Simplement compliqué (1986)
Thomas Bernhard
Office 20/04/2007
Seul dans sa chambre en désordre, un vieillard monologue en clouant une plinthe. Ancien acteur shakespearien, nostalgique d’un grand théâtre perdu, le personnage s’autorise une fois par mois à porter la couronne de Richard III, le rôle de sa vie. Souvenirs de théâtre, préoccupations matérielles et considérations misanthropes rythment le discours de celui qui s’est définitivement séparé de ses contemporains : seule lui rend visite une petite fille, Catherine, qui vient lui apporter du lait tous les mardis et vendredis, et dont la présence perturbe à peine le flot de paroles du vieil homme.
On assiste alors à un divorce effrayant entre les mots et la vie : les paroles éloignent la vie, prennent sa place. La simplicité du quotidien devient le prétexte d’un discours des plus compliqués. Le personnage, à la fois triste et grotesque, se perd dans une représentation de lui-même : à la fin de la pièce, on le voit appuyer sur la touche d’un magnétophone, et écouter les paroles qu’il vient de prononcer. Thomas Bernhard représente un théâtre fasciné par lui-même au point d’être entièrement coupé du monde : cet acteur qui ne joue plus est désormais le spectateur d’une vie qui s’est arrêtée.
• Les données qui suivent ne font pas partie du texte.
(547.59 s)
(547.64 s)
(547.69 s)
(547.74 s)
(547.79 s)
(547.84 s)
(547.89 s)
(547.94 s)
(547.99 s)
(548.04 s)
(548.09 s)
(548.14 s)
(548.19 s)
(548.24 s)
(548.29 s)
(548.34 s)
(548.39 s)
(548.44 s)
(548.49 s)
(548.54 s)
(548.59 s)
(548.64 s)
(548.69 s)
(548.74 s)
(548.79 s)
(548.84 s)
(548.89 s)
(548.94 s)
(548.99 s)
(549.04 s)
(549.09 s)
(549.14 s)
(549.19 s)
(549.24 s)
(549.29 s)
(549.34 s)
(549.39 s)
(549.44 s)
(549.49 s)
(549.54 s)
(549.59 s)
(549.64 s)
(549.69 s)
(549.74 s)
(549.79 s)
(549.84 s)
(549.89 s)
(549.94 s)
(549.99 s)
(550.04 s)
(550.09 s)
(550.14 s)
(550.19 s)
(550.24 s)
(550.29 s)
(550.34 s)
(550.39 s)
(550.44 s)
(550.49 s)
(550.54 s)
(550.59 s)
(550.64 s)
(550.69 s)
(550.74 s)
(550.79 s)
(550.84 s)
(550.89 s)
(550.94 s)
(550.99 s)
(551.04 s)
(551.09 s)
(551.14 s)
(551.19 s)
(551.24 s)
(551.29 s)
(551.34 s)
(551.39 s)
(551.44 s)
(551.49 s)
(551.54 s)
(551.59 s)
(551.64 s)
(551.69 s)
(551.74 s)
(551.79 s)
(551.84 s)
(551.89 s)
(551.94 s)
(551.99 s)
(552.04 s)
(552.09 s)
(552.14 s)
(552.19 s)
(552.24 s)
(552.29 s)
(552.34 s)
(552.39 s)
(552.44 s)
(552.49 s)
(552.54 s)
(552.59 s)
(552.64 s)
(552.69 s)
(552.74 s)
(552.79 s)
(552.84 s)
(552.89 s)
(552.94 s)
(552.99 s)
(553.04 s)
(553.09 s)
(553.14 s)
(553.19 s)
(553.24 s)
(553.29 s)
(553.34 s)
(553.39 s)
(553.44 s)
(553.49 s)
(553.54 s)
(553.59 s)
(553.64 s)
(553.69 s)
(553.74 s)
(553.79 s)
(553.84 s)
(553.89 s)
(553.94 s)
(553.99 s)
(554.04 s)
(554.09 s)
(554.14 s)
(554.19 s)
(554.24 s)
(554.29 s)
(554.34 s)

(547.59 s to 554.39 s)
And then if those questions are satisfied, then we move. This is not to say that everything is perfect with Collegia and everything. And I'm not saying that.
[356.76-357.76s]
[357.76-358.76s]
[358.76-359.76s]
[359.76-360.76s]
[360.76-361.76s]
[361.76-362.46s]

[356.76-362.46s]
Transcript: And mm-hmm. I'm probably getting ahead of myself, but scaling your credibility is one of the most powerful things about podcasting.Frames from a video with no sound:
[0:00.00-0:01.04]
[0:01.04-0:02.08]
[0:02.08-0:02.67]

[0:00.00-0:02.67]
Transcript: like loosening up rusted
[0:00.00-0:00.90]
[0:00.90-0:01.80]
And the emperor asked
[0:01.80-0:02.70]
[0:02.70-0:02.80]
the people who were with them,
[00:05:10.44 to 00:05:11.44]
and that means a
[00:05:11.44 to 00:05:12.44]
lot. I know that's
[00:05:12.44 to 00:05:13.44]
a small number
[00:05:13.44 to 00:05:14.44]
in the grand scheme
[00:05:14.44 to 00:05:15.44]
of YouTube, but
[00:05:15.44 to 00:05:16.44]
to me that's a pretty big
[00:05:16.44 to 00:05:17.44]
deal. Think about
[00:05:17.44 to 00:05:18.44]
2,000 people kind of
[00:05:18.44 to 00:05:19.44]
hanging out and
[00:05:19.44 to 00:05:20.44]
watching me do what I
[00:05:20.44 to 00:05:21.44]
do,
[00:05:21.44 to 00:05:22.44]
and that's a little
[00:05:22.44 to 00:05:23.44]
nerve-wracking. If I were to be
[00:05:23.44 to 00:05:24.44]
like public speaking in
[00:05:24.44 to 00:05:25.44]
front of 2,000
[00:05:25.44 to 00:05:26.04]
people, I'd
Thomas Bernhard (1931-1989) passe son enfance à Salzbourg auprès de son grand-père maternel. Après des expériences dans le journalisme et la critique, il écrit son premier roman, Gel en 1962, mais se concentre de plus en plus sur des œuvres théâtrales. La vie de Thomas Bernhard est marquée par la succession de scandales que ses livres provoquent : très sévère à l’égard de l’Autriche, son œuvre critique très fortement la culture autrichienne et les Autrichiens.